> **Directions for this task**: Wherever a line of the data contains "video", copy that line.

> **Data listing**:
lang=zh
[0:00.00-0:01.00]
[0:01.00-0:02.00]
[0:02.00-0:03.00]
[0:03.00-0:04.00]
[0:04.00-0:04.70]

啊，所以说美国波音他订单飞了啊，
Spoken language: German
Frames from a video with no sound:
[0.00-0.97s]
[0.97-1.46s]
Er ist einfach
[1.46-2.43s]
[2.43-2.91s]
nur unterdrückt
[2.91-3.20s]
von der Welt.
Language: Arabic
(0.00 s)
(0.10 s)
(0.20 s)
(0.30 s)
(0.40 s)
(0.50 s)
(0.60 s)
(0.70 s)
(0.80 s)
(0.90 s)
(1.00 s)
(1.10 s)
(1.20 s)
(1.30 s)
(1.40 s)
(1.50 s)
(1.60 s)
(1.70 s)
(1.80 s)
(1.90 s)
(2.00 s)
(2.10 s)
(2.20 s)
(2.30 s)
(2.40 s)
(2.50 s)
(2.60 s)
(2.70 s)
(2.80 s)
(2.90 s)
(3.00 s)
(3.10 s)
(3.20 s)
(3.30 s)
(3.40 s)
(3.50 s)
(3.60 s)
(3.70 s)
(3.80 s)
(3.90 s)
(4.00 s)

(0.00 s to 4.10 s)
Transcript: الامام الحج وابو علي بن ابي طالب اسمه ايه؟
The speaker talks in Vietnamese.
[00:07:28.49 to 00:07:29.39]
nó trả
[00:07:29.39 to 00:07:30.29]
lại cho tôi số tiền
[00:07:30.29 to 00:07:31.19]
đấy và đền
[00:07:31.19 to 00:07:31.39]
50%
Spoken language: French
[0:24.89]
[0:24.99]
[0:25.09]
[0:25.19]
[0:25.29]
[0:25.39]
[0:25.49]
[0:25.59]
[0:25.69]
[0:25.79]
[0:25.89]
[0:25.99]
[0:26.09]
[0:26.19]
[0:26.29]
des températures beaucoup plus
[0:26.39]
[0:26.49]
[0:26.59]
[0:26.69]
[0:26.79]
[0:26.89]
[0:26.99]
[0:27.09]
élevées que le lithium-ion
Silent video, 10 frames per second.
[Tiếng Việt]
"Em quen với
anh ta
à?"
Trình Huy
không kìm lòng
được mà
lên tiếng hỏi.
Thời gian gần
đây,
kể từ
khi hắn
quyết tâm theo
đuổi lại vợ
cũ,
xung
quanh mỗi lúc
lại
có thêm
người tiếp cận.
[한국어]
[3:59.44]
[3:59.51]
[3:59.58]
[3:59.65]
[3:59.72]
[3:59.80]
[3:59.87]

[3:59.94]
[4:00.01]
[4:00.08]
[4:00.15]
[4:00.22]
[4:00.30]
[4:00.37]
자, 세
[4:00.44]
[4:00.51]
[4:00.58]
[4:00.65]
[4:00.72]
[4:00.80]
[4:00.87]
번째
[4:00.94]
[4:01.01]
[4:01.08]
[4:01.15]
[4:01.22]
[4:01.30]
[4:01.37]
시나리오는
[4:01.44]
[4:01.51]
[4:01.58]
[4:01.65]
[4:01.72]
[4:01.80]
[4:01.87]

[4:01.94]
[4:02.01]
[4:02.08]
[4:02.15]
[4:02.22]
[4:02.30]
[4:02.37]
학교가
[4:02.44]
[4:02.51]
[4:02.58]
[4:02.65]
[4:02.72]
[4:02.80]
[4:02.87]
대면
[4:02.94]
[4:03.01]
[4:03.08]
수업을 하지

> **Written solution**:
Frames from a video with no sound:
Silent video, 10 frames per second.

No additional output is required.